### What you need to do
Each entry that follows is to be copied exactly, minus any pictures.

Stored data entries:
┌──

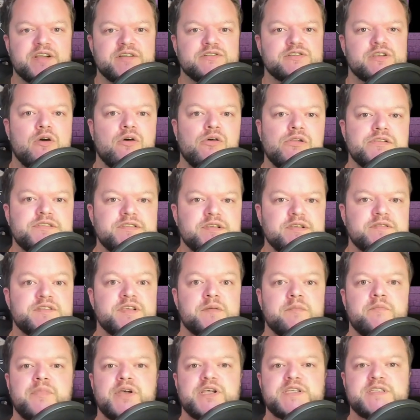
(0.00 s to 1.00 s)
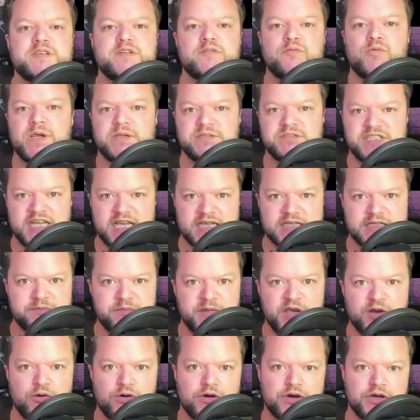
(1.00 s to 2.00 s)
There's also some buzz around
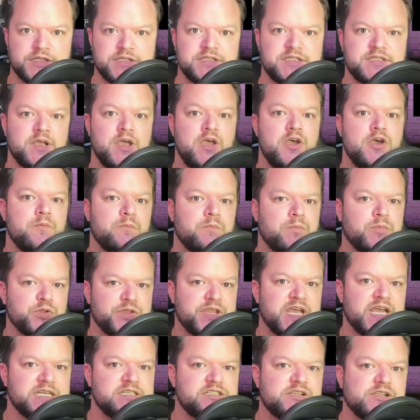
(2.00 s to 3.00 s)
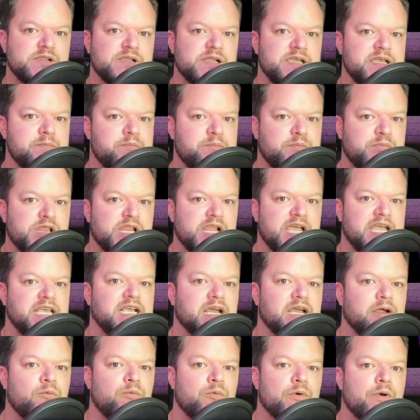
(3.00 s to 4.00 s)
Jasmy coins potentially
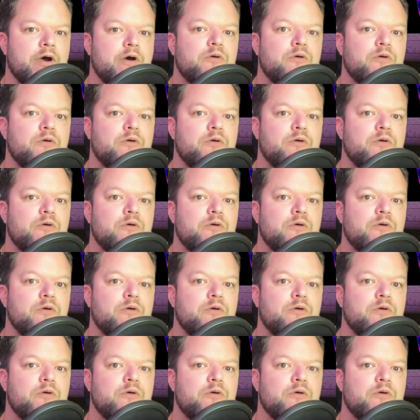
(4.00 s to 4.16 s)
playing a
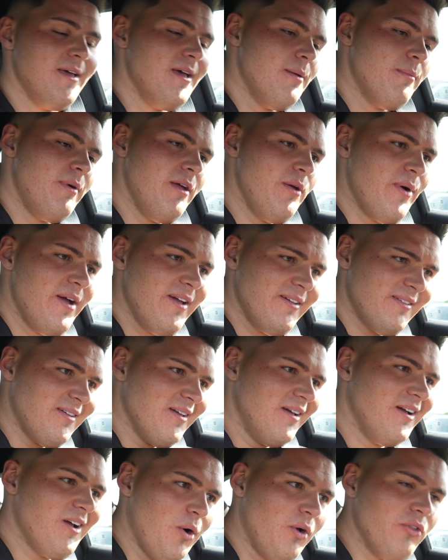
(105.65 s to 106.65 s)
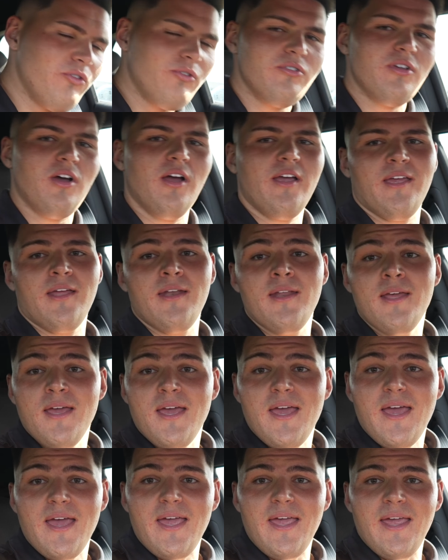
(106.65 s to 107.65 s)
But anyways, going through Dunkin',
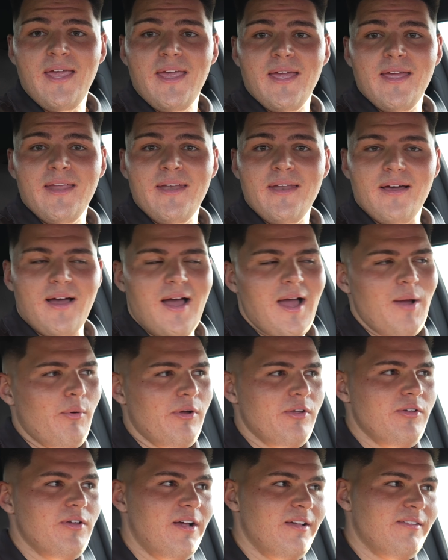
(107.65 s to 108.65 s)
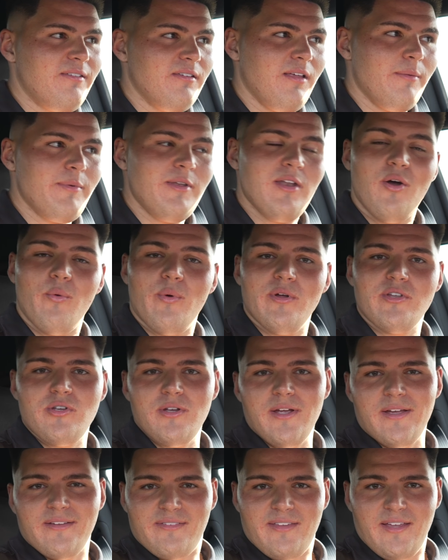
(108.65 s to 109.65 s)
and I want you guys to let me know what you
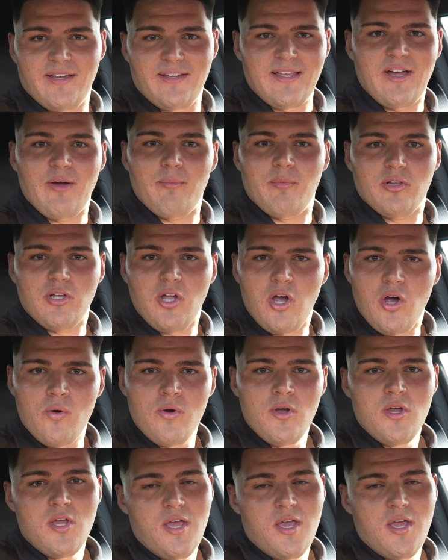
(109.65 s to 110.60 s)
guys think down below.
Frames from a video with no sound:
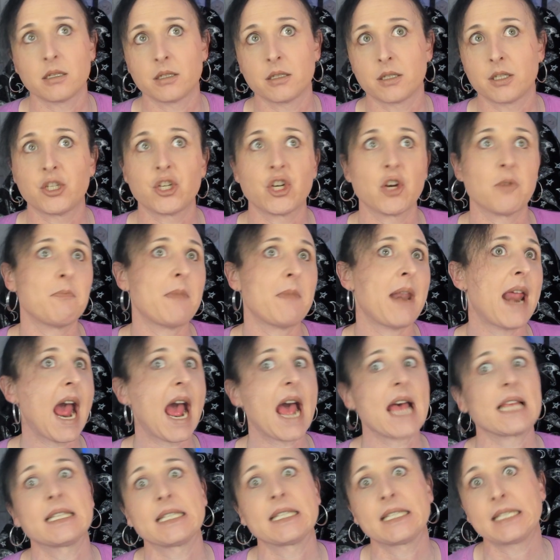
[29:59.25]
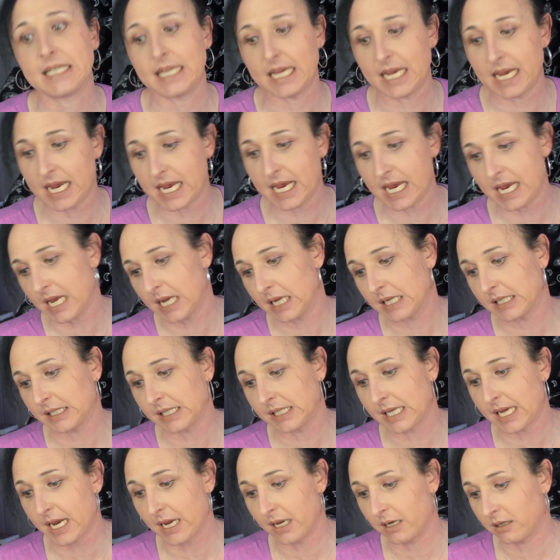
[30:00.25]
gymnastics
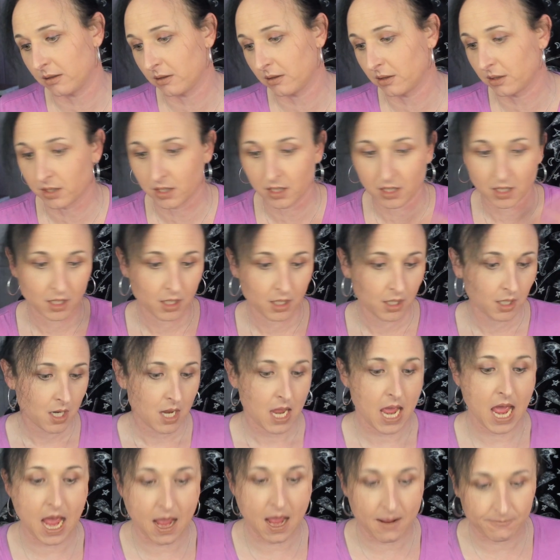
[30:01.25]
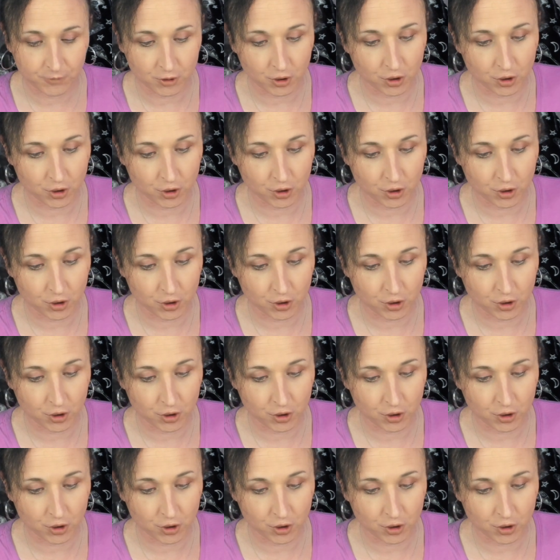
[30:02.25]
and after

└──

### Solution to the exercise
(0.00 s to 1.00 s)
(1.00 s to 2.00 s)
There's also some buzz around
(2.00 s to 3.00 s)
(3.00 s to 4.00 s)
Jasmy coins potentially
(4.00 s to 4.16 s)
playing a
(105.65 s to 106.65 s)
(106.65 s to 107.65 s)
But anyways, going through Dunkin',
(107.65 s to 108.65 s)
(108.65 s to 109.65 s)
and I want you guys to let me know what you
(109.65 s to 110.60 s)
guys think down below.
Frames from a video with no sound:
[29:59.25]
[30:00.25]
gymnastics
[30:01.25]
[30:02.25]
and after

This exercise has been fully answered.